2022 Projection Accuracy: Hitter Playing Time

February 3, 2023

What started as a checkup on how projections turned into a fairly important find when using projections. On the projection front, aggregators, especially when done smartly, continue to crush the competition. The big illumination is ZiPS being near the top since it uses zero human input.

First off, here are last season’s results with my conclusion.

Hitter Playing Time
For playing time, three of the aggregators, Average, ZEILE, and ATC shoved in this category (Depth Charts takes a hit because it only uses one playing time input). It’s an easy win for the Wisdom of the Crowds.

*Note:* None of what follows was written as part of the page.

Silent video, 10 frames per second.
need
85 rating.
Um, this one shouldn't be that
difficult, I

To find this year’s player set to test, I used all the hitters drafted in at least 42 of the 47 NFBC Main Events. From this list, I excluded Seiya Suzuki because several systems didn’t include him. Also, I excluded Nelson Cruz, Luis Garcia, Manuel Margot, Jake Fraley, Seth Brown, Garrett Cooper, and Darin Ruf 러프. One or multiple systems didn’t have a projection for them. In all, I would have removed four projections, but decided it was better to have more projections and a few players missing. In all, this process was run on 223 hitters.

With the same dataset, I removed the hitters who missed a significant part of the season due to injury. The players left out were Adalberto Mondesi, Miguel Sano, Alex Kirilloff, Kris Bryant, Austin Meadows, Anthony Rendon, Ozzie Albies, Jazz Chisholm Jr., and David Fletcher.

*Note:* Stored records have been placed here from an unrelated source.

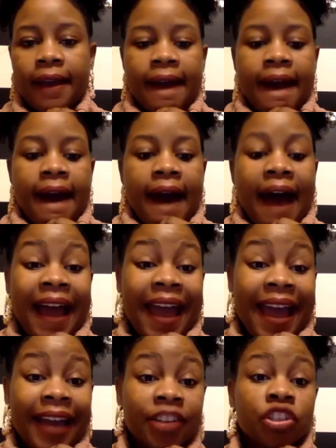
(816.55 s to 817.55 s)
I
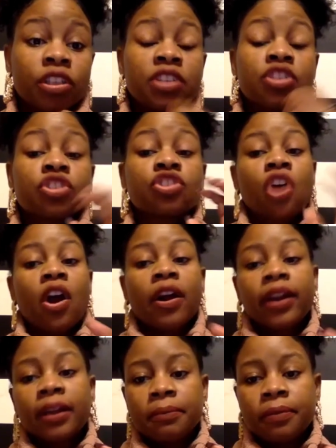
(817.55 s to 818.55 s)
actually
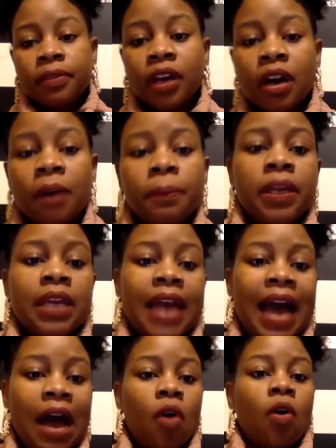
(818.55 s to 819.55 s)
started the company
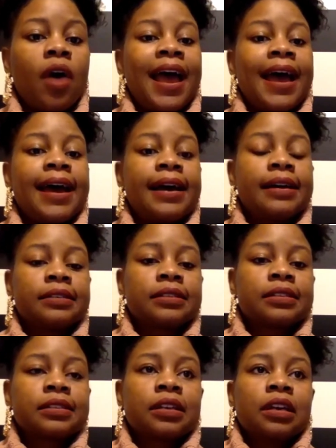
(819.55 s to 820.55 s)
out
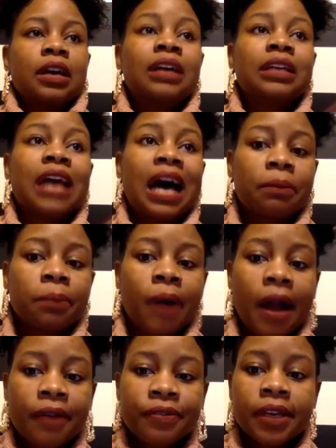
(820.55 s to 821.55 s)
as a
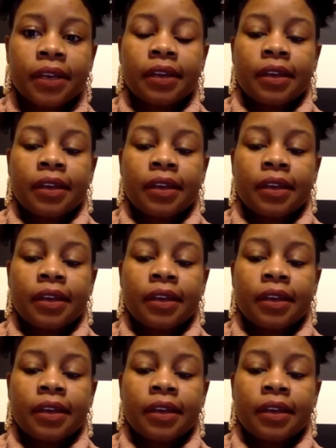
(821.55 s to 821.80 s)
nonprofit,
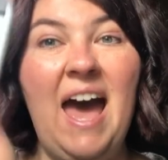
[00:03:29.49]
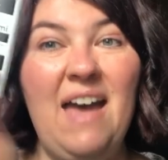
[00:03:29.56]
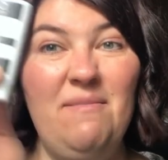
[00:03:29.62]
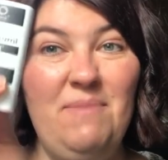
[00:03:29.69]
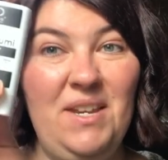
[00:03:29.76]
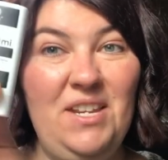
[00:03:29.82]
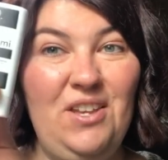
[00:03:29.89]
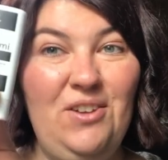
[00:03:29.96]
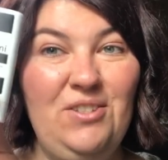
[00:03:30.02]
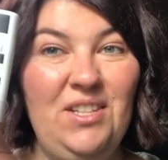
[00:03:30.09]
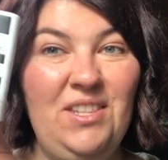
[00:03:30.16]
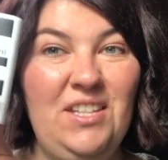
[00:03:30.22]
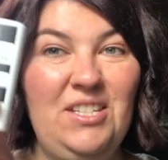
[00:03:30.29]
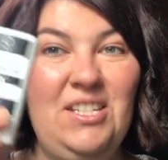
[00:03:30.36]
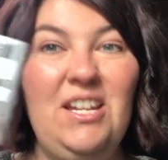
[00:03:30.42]
I've been
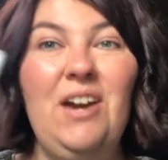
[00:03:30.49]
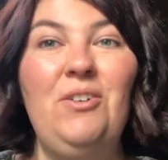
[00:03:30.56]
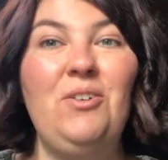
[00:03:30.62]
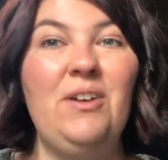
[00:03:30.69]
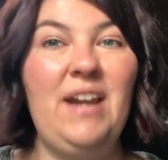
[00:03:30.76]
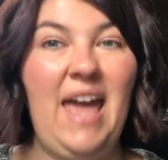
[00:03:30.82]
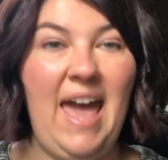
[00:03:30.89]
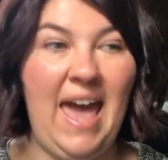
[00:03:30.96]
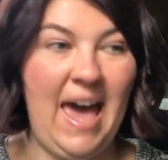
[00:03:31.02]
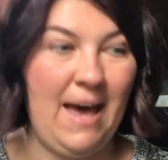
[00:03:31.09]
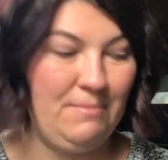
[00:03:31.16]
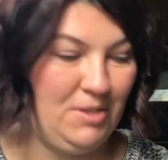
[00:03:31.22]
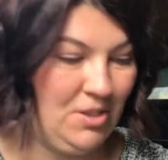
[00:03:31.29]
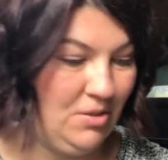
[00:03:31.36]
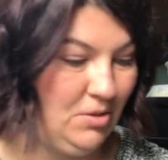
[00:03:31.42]
using this deodorant,
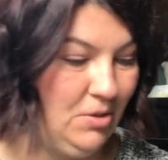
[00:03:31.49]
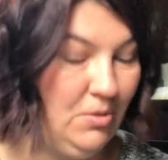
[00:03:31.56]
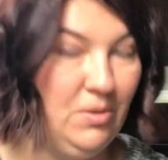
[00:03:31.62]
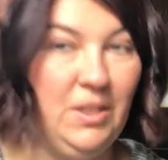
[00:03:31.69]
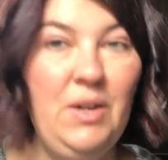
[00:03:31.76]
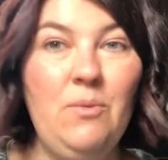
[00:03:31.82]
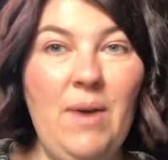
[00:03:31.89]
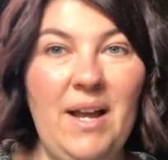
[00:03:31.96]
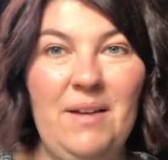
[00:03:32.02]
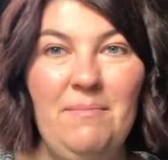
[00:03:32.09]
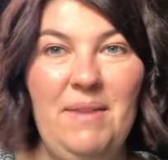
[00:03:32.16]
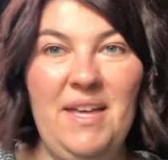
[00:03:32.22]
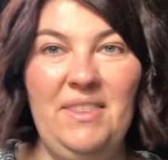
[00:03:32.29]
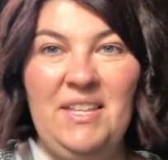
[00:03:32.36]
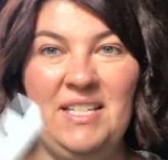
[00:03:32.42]
absolutely
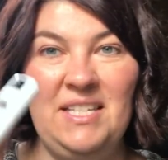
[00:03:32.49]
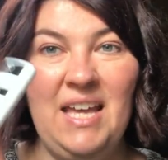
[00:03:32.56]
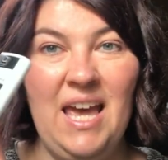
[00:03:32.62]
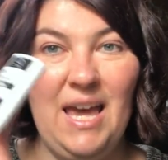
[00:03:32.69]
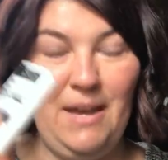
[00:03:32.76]
recommend this.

To determine accuracy, I calculated the Root Mean Square Error (RMSE) for four different sets of values. RMSE is a “measure of how far from the regression line data points are” and the smaller the value, the better.

I collected the projections on April 6th from a mix of 23 different sets. Some were free while others were behind a paywall. Those behind a paywall will be labeled as Paywall with a number (e.g. Paywall #1). Additionally, some of the projections were aggregates of other projections. All but one of the aggregators were publicly available. The one that wasn’t is called Aggregator #1. ATC, Depth Charts, and ZEILE are the projections that aggregate their competitors. Also, Steamer, ZiPS DC, and Depthcharts use the same playing time projections. THE BAT and THE BAT X use the playing time from ATC.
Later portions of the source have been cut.